Once that's done you can run Seyren temporarily within maven for a quick play.
mvn clean verify -Dwait
- Open a browser and head to http://localhost:8080/seyren
Happy with it? You can use maven to create a jar file using
-
mvn package
or if you want to skip running the tests again
-
mvn package -DskipTests
That will generate you a bunch of jar files in various target subdirectories; the one we're interested in is in seyren-web – the others are dependencies for it.
You can now start this puppy up within a tomcat instance using (substitute the name of your "war-exec.jar" file in here):
java -jar /seyren/seyren-web/target/seyren-web-1.4.0-SNAPSHOT-war-exec.jar
Checkpoint 1
You should now have Java, Maven, MongoDB, and Seyren running happily. Now here's how I managed to implement Hipchat v2 support and get the PR accepted!
Java IDEs
Seriously? Eclipse? I've looked at it before, and couldn't stand it. I even downloaded and installed it, but gave up. Since I'm not building a Java project from scratch, all I needed was a half decent text editor.
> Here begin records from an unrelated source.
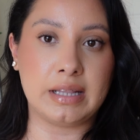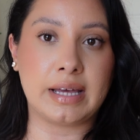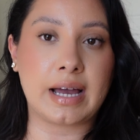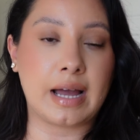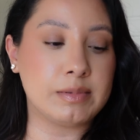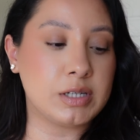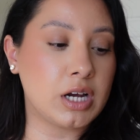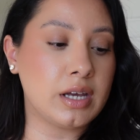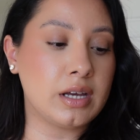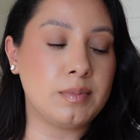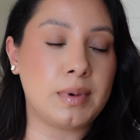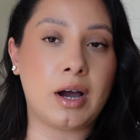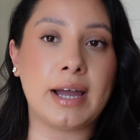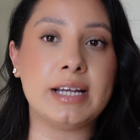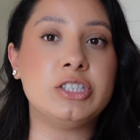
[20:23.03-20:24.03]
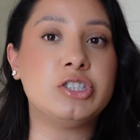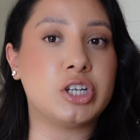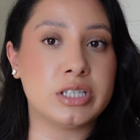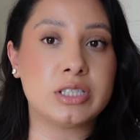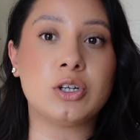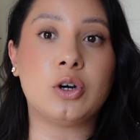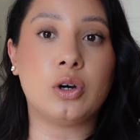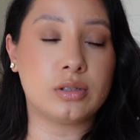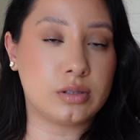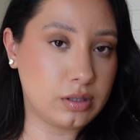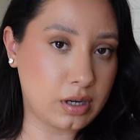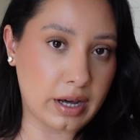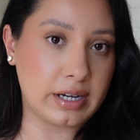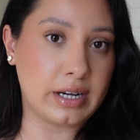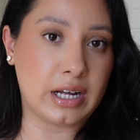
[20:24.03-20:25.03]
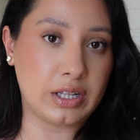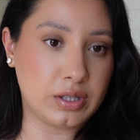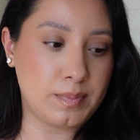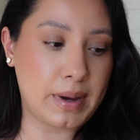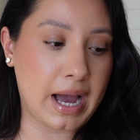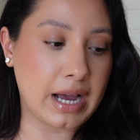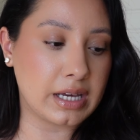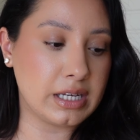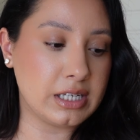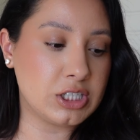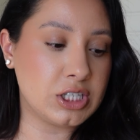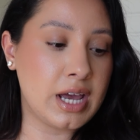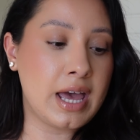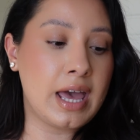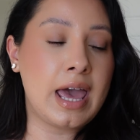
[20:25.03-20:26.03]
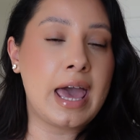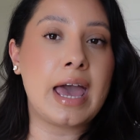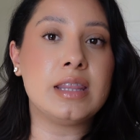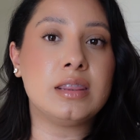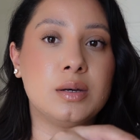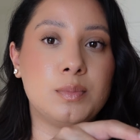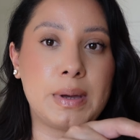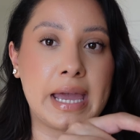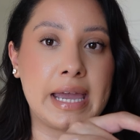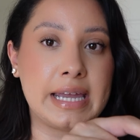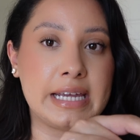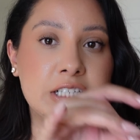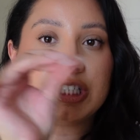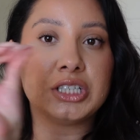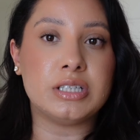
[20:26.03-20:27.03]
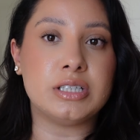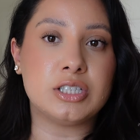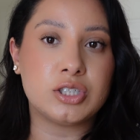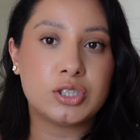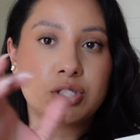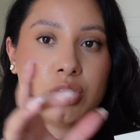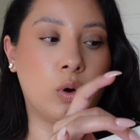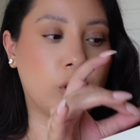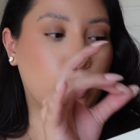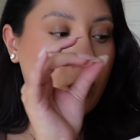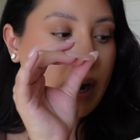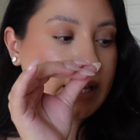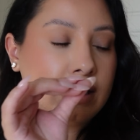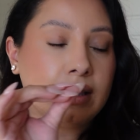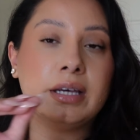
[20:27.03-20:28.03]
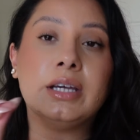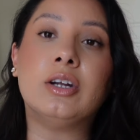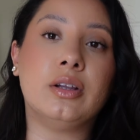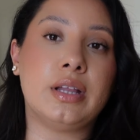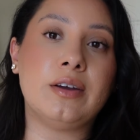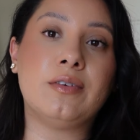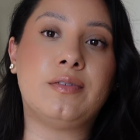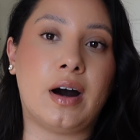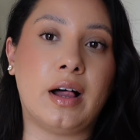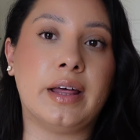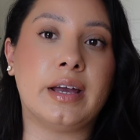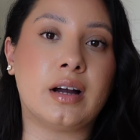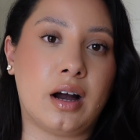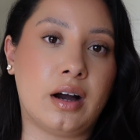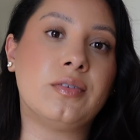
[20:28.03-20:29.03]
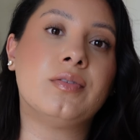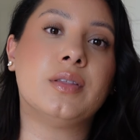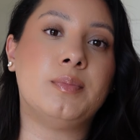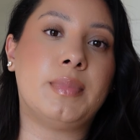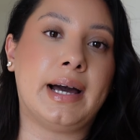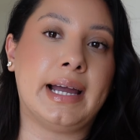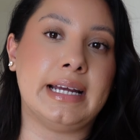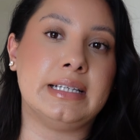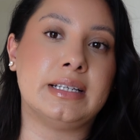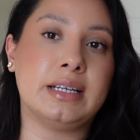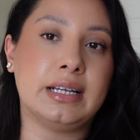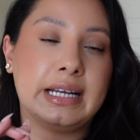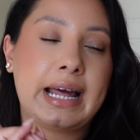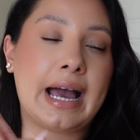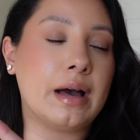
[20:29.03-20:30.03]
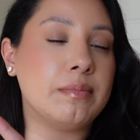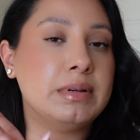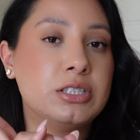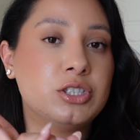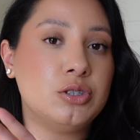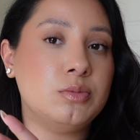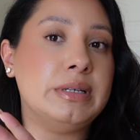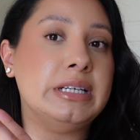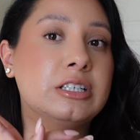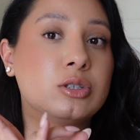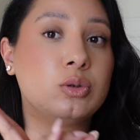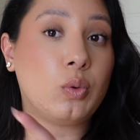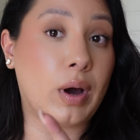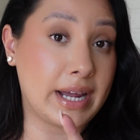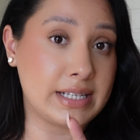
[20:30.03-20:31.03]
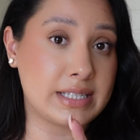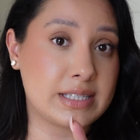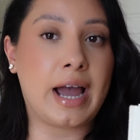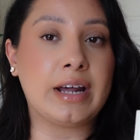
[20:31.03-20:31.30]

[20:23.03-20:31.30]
Like, I'm talking about, I just got it out the package and the pages were quite literally falling off the bind, and it happened to me twice.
As such, I fired up my current favourite editor – SublimeText. I like the simplicity of this editor, and you can easily get it yourself with choco install sublimetext2
, naturally.
Having a pretty good understanding of the Hipchat v2 API, I was able to guess and googlebing the necessary Java syntax for updating the existing HipchatNotificationService, as can be seen in this pull request: https://github.com/scobal/seyren/pull/294/files
Being able to easily switch back to command line and run mvn clean verify
to get the build feedback and the test results was pretty painless. I got it running by pointing it at the company Hipchat account and checked everything worked as expected, then proceeded to submit a pull request, expecting to receive all manner of awards for my contribution and epic skillz.
Contributing
Unfortunately I made a few messy commits in my initial pull request and someone had their own PR merged in the meantime (i.e., whilst I spent several days trying to work out how to generate a "jar" file..), but it didn't do anything of value and was even incorrect. Instead of doing the right thing and merging with it, fixing it, reverting their stuff, and submitting a full PR, I was lazy; I submitted a messy list of commits with a message along the lines of "I know it doesn't merge, but that's your fault not mine".
I was tired, I apologise.
I received a request to rebase and squash the commits, then resubmit the PR. I've never done that; I can
git clone
like a pro, but after something like
git mergetool --tool=kdiff3
(my current fave), I'm out of my depth. I had to learn quickly!
In short; rebase
appears to rewind your commits, take another branch, and replay the commits one by one over that branch. If any of the commits result in a merge conflict you can fix it before deciding to git rebase --continue
. Pretty nice.
Squashing commits is pretty obvious; takes a set of individual commits and merges them into one commit. There are several ways of doing this that I've read about, but the one I find easiest is to "soft reset" your local branch using
git reset HEAD~3 --soft
In this example I will effectively uncommit the latest 3 commits, but the key is the --soft
option – your changes are not undone (as with --hard
), merely uncommited.
You can now commit all of the changes from those 3 commits into one, and give it a nice, clear, commit message.
That's what I did, and that's how my first Java OSS contribution was accepted!